-- What this task involves --
Find the line with "[0:04.50-0:05.40]" in the data below. Repeat it and every line after it up to the end, exactly, but drop the pictures.

Dataset: Begin

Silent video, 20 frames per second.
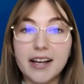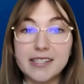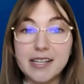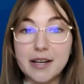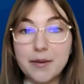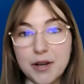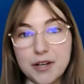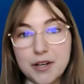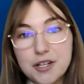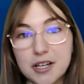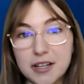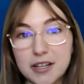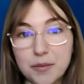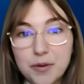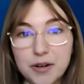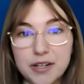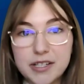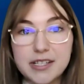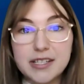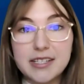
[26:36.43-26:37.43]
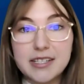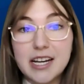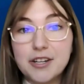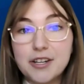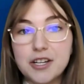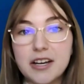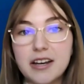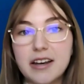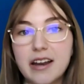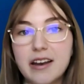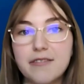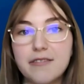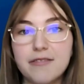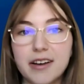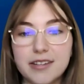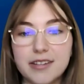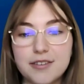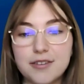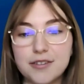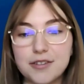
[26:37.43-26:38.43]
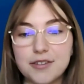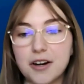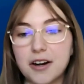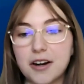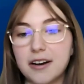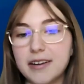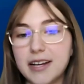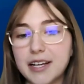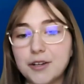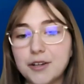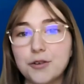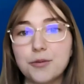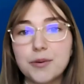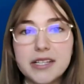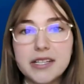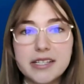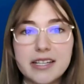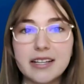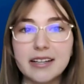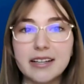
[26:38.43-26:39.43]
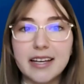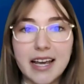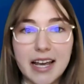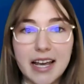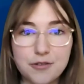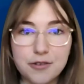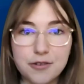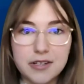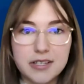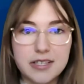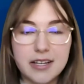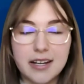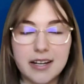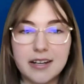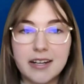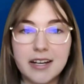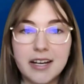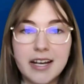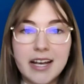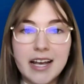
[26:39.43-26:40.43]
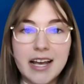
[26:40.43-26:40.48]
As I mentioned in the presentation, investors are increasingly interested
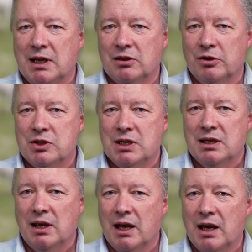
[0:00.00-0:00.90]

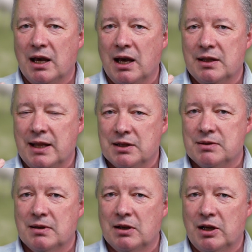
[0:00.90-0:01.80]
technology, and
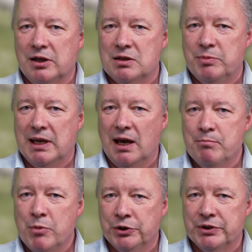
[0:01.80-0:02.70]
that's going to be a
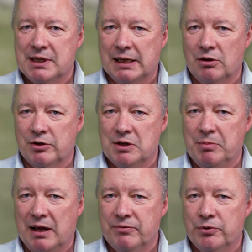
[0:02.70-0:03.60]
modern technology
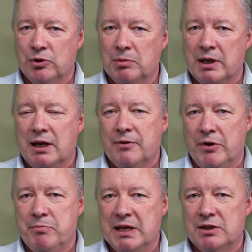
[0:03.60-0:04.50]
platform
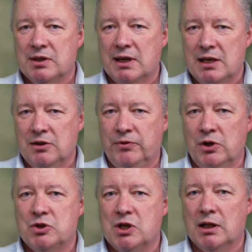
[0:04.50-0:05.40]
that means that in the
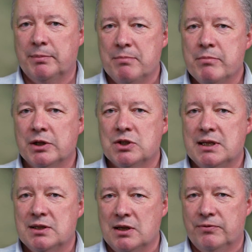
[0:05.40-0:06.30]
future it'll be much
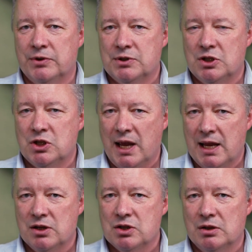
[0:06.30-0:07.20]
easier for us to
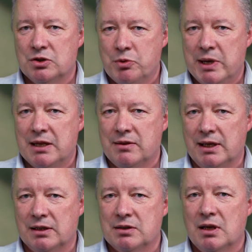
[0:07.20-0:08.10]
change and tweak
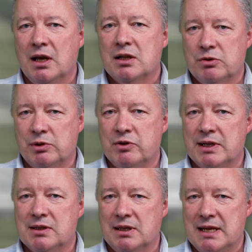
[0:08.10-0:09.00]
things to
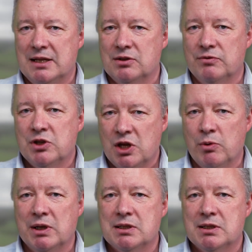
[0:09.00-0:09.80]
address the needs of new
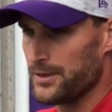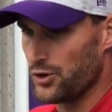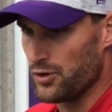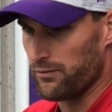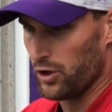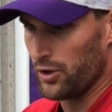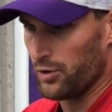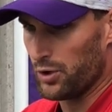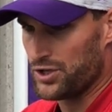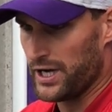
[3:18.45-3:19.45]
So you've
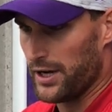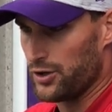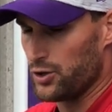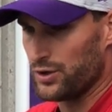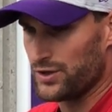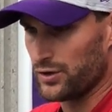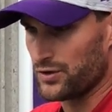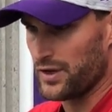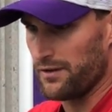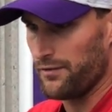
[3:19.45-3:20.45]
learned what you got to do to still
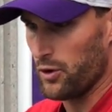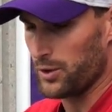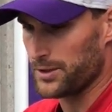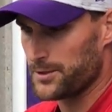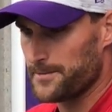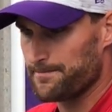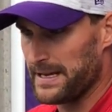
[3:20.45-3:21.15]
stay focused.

Dataset: End

-- Written solution --
[0:04.50-0:05.40]
that means that in the
[0:05.40-0:06.30]
future it'll be much
[0:06.30-0:07.20]
easier for us to
[0:07.20-0:08.10]
change and tweak
[0:08.10-0:09.00]
things to
[0:09.00-0:09.80]
address the needs of new
[3:18.45-3:19.45]
So you've
[3:19.45-3:20.45]
learned what you got to do to still
[3:20.45-3:21.15]
stay focused.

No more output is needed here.